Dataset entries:

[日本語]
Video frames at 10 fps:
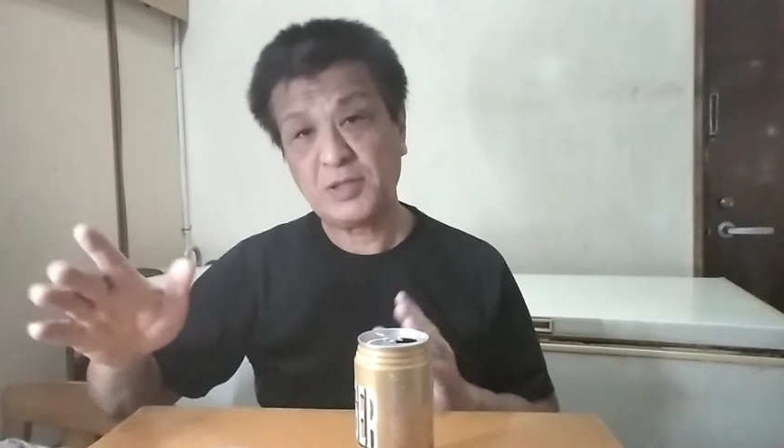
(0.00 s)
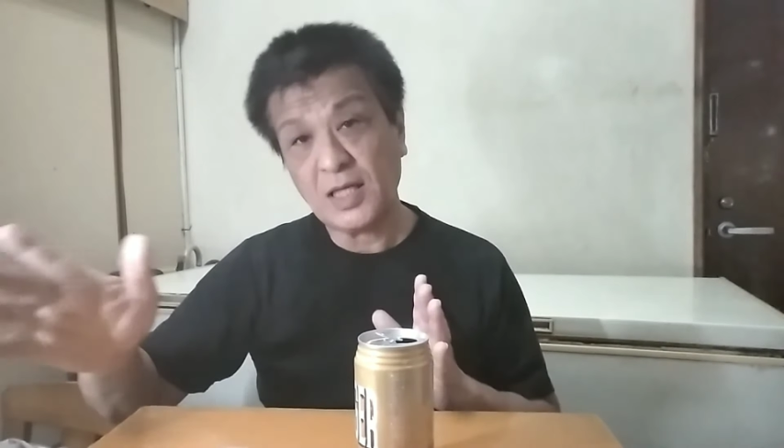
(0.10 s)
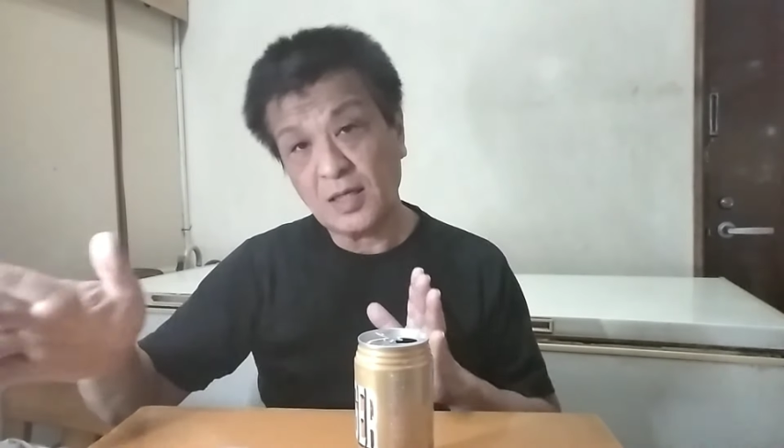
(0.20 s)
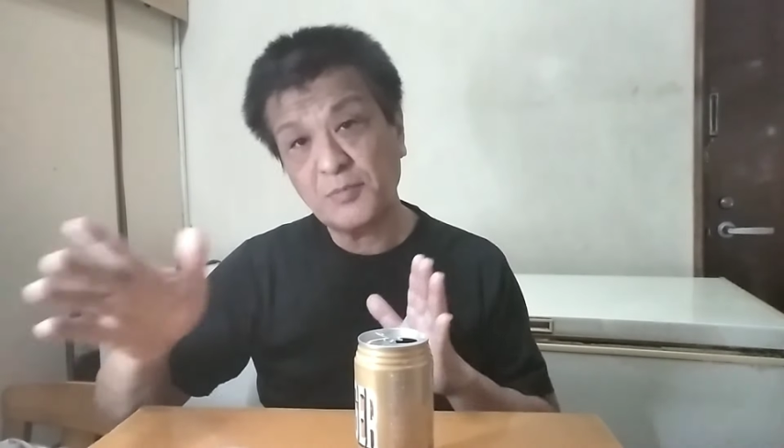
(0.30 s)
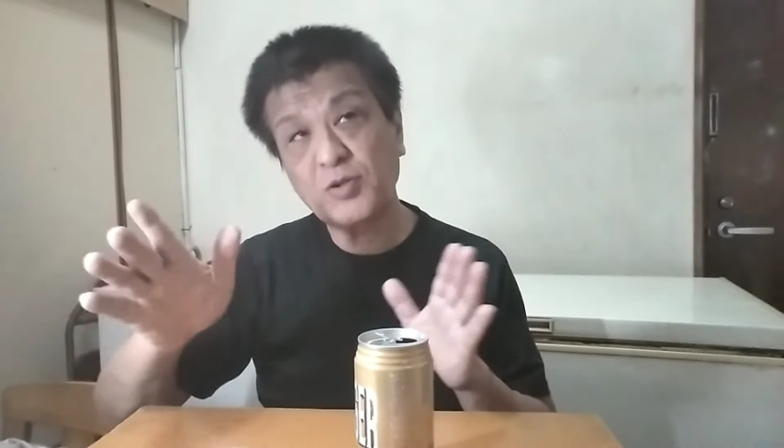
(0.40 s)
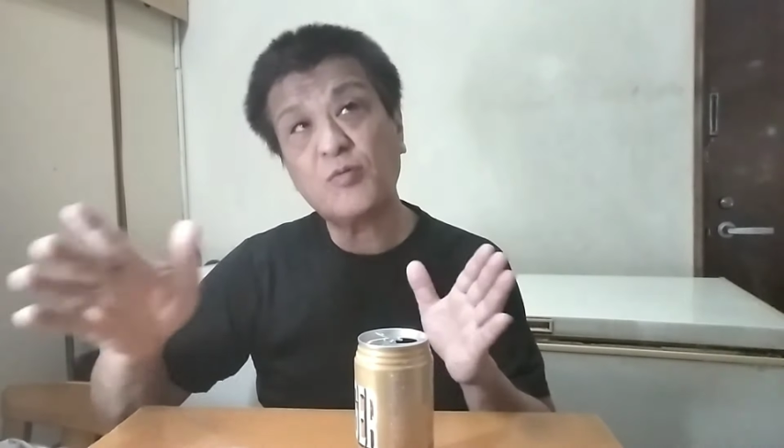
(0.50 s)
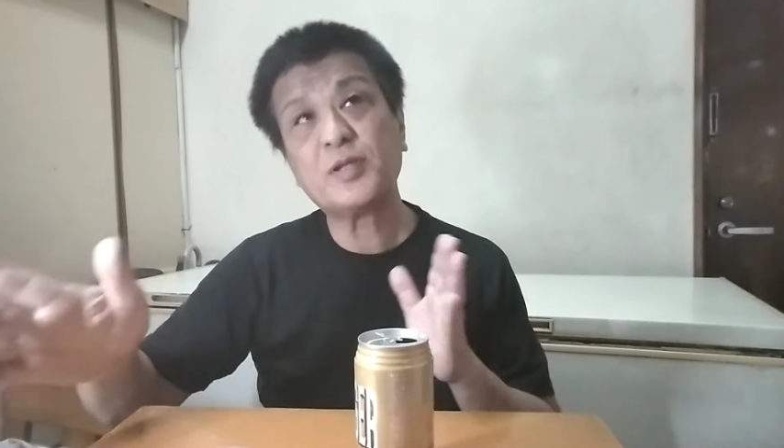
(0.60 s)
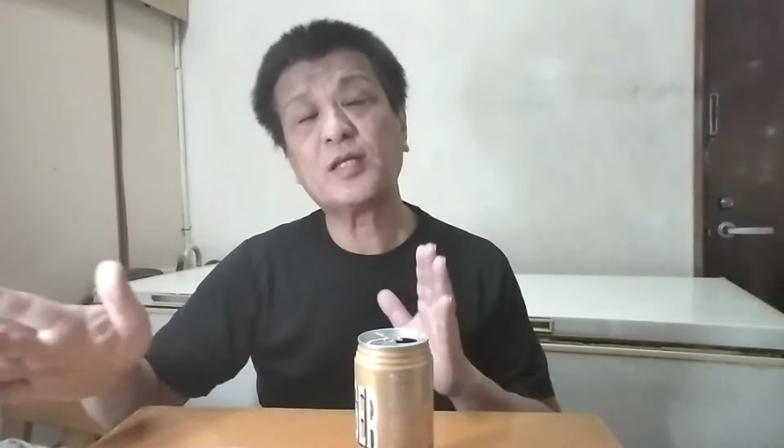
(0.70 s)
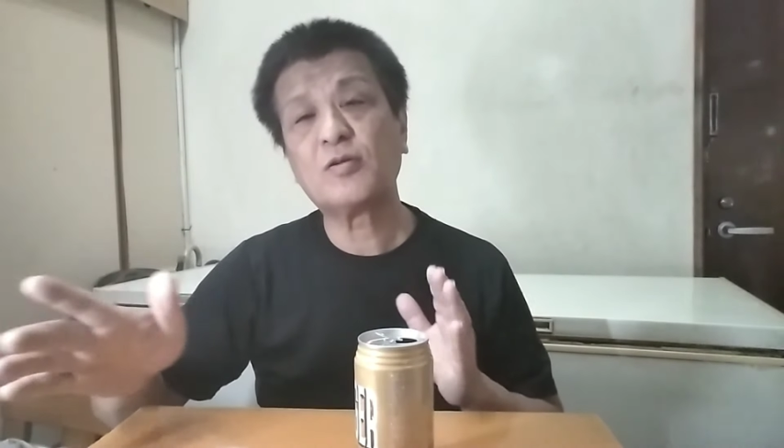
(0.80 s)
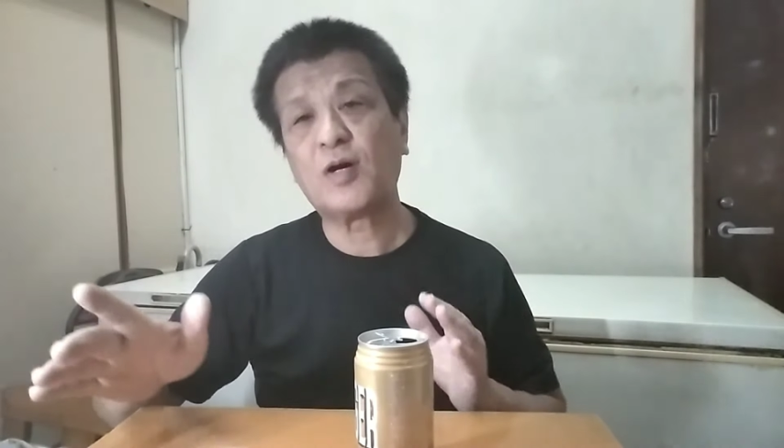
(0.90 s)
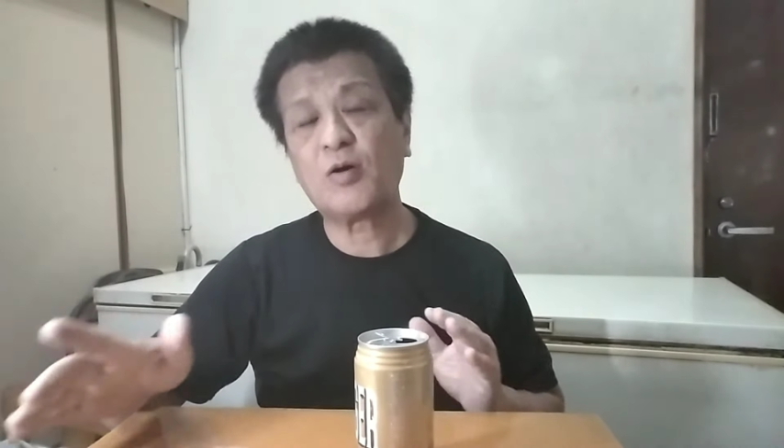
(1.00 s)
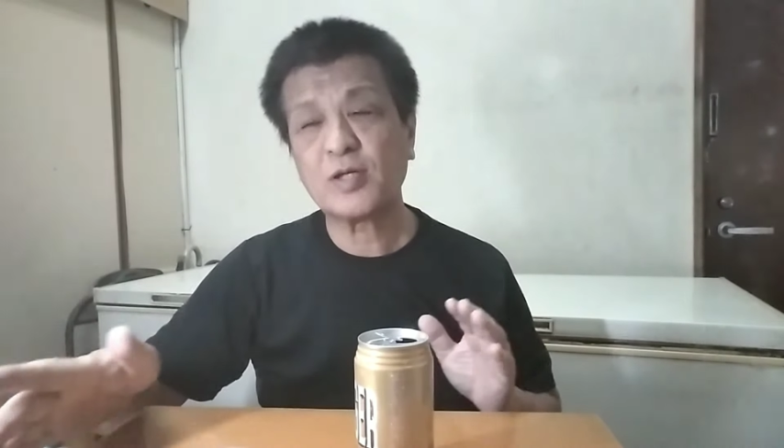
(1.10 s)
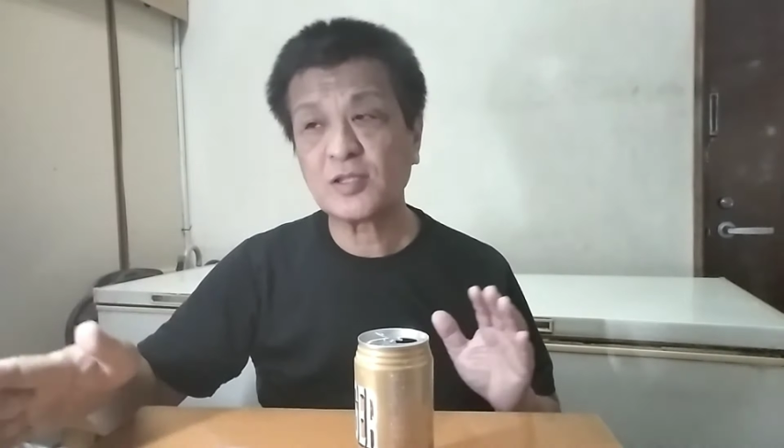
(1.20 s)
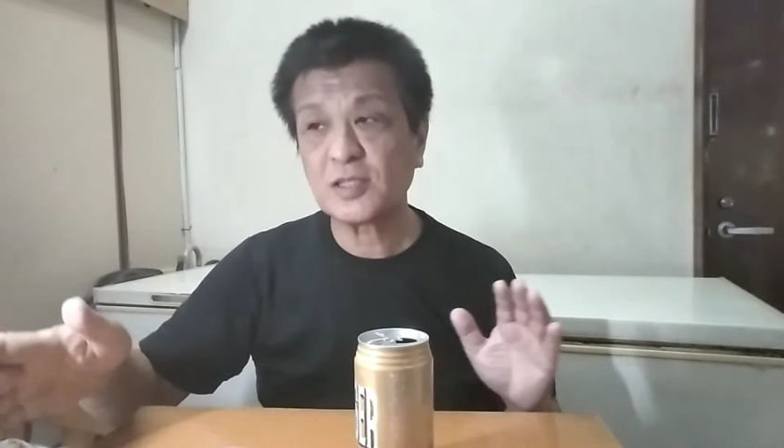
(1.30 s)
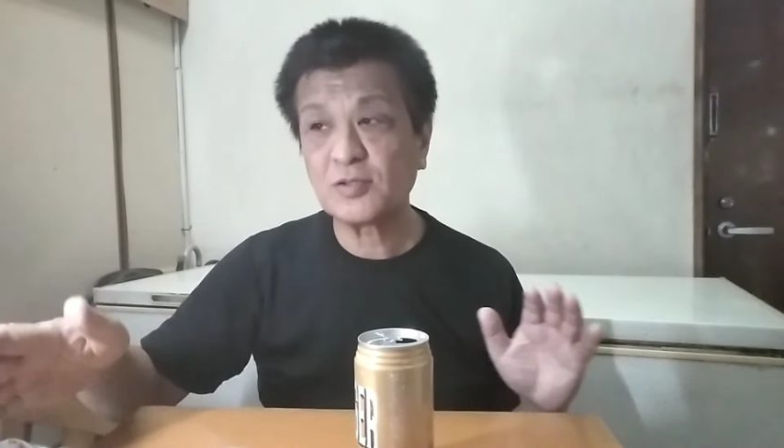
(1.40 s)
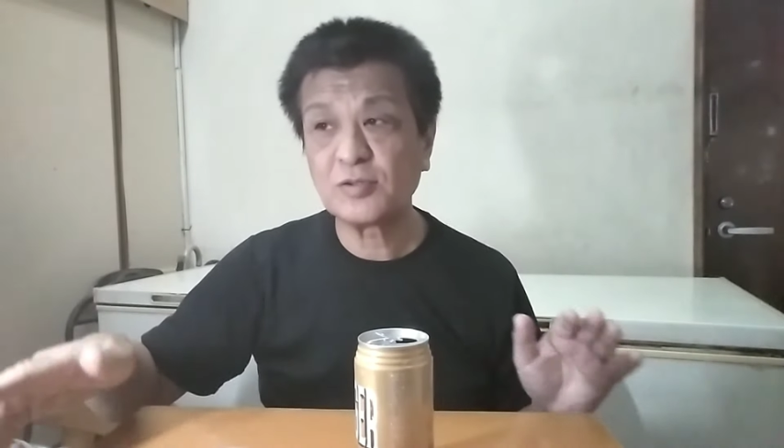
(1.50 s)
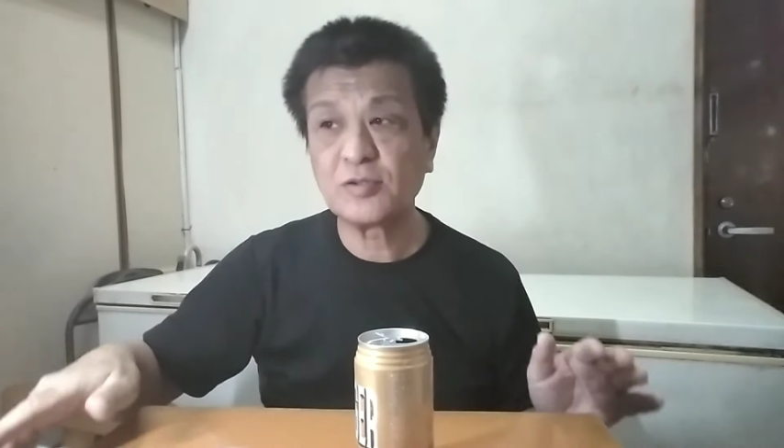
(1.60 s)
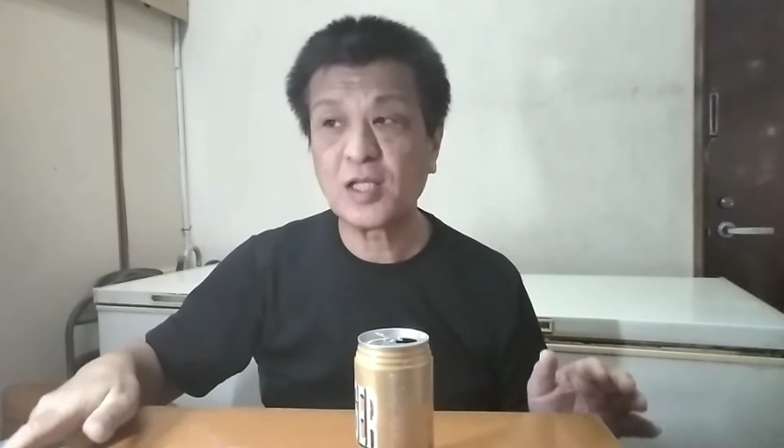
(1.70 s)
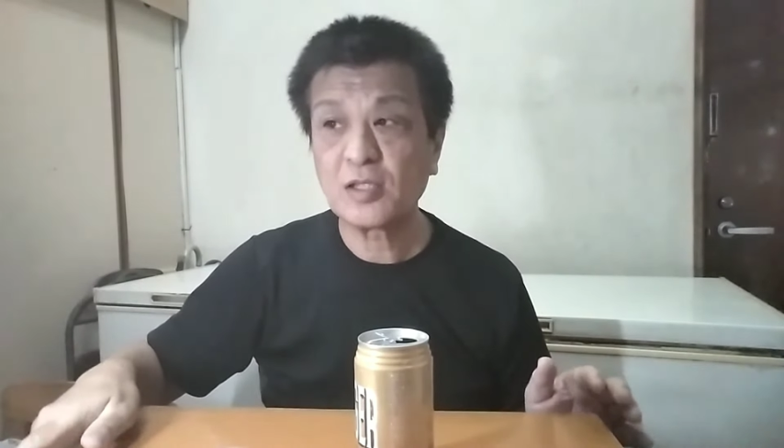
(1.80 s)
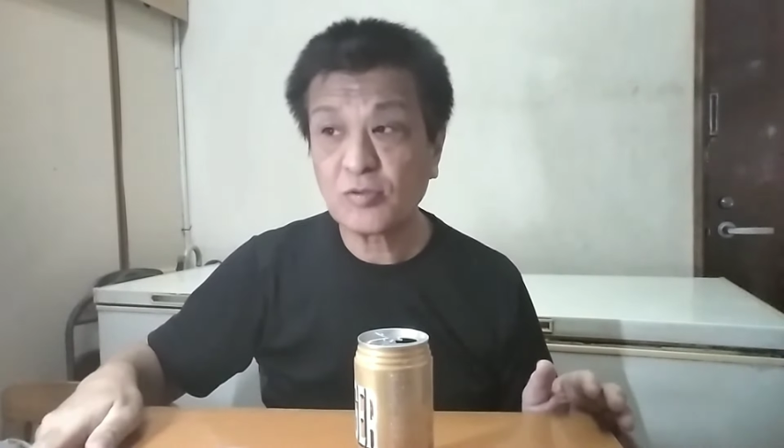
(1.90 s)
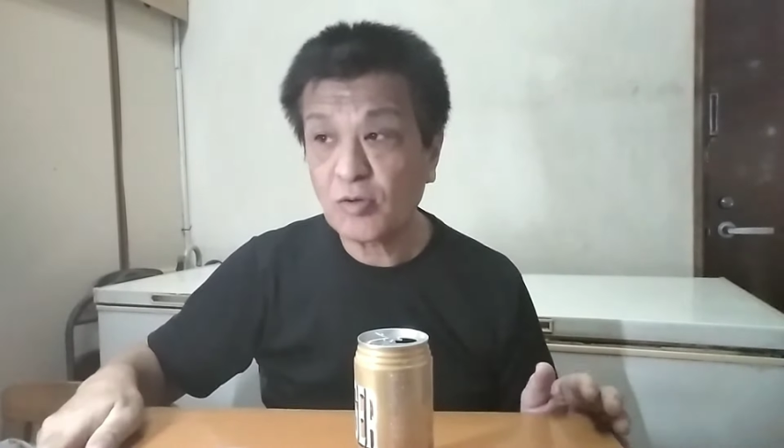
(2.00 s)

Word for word: みな、向こう見てるのはお客さん来るんで、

*PROBLEM TO SOLVE:* When you copy the records above, keep every word exact but leave out the pictures.

*SOLUTION:*
[日本語]
Video frames at 10 fps:
(0.00 s)
(0.10 s)
(0.20 s)
(0.30 s)
(0.40 s)
(0.50 s)
(0.60 s)
(0.70 s)
(0.80 s)
(0.90 s)
(1.00 s)
(1.10 s)
(1.20 s)
(1.30 s)
(1.40 s)
(1.50 s)
(1.60 s)
(1.70 s)
(1.80 s)
(1.90 s)
(2.00 s)

Word for word: みな、向こう見てるのはお客さん来るんで、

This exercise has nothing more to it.